Rapid progress in development of new CPUs and GPUs means that we receive more performance and features in a short period of time. Higher-end CPUs progress so quickly that high-end processors move to mainstream or even low-end market segment in about 12 months time after the release. Graphics processors are also very complex nowadays and their development pace amazes; even less than in a year higher-end products usually either move to lower-end segment or are discontinued and new solutions with the same performance but lower costs appears. There is also the reverse side of this “coin”: modern microprocessors and graphics chips are extremely hard to make, they consume a lot of power and require hundreds of millions dollars on research and development. I believe I do not have to tell you about AMD’s x86-64 processors that were postponed a number of times in the past; I also think you understand all the efforts made by NVIDIA to make its NV3x line of graphics processors. Well, more challenges are ahead: as Ace’s Hardware web-site reports, NVIDIA plans to launch GPUs with power consumption of 120W in the near future.
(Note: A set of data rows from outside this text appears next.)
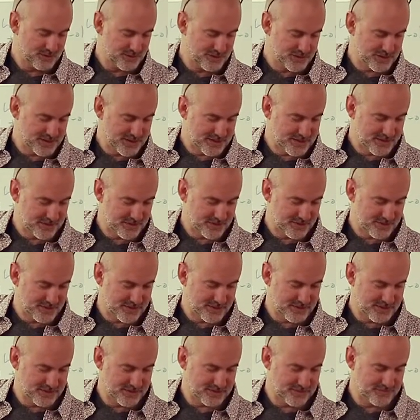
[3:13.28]

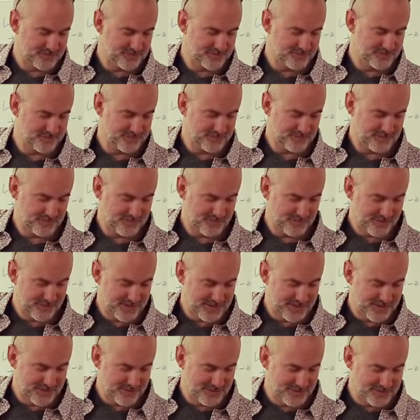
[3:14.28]
chakra,
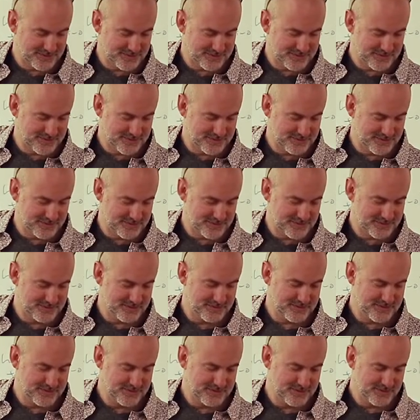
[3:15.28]
flower essence,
According to the report that quotes the product manager of the nForce core-logic products, graphics processors with 120W and possibly higher heat dissipation are expected to come in the near future. No details about what they mean by “near future”, but keeping in mind that the GeForce FX 5800 GPU consumes up to 75W, I would suggest that the NV40 GPU to be released later this year will dissipate 120W of heat. As NV35 implements 130 million of transistors, up 5 million from the GeForce FX 5800, provided that this figure is right I do not think that this part may consume 60% more energy.
Reportedly, NVIDIA was actively researching SOI and even Germanium oxide to reduce power requirements, but since NVIDIA does not have its own fab there is very little sense for the company to invest heavily in such advanced semiconductor manufacturing technologies. So, now NVIDIA is mostly concentrated on powerful cooling solutions rather than on advanced process technologies. On the other hand, when its GPUs are too complex, the Santa Clara, California-based GPU developer may change its manufacturing partner on the company who will be able to make chips using advanced technologies, such as SOI. Currently only IBM produces SOI chips, while AMD plans to start mass-production of more or less mainstream CPUs using SOI technology only later this year.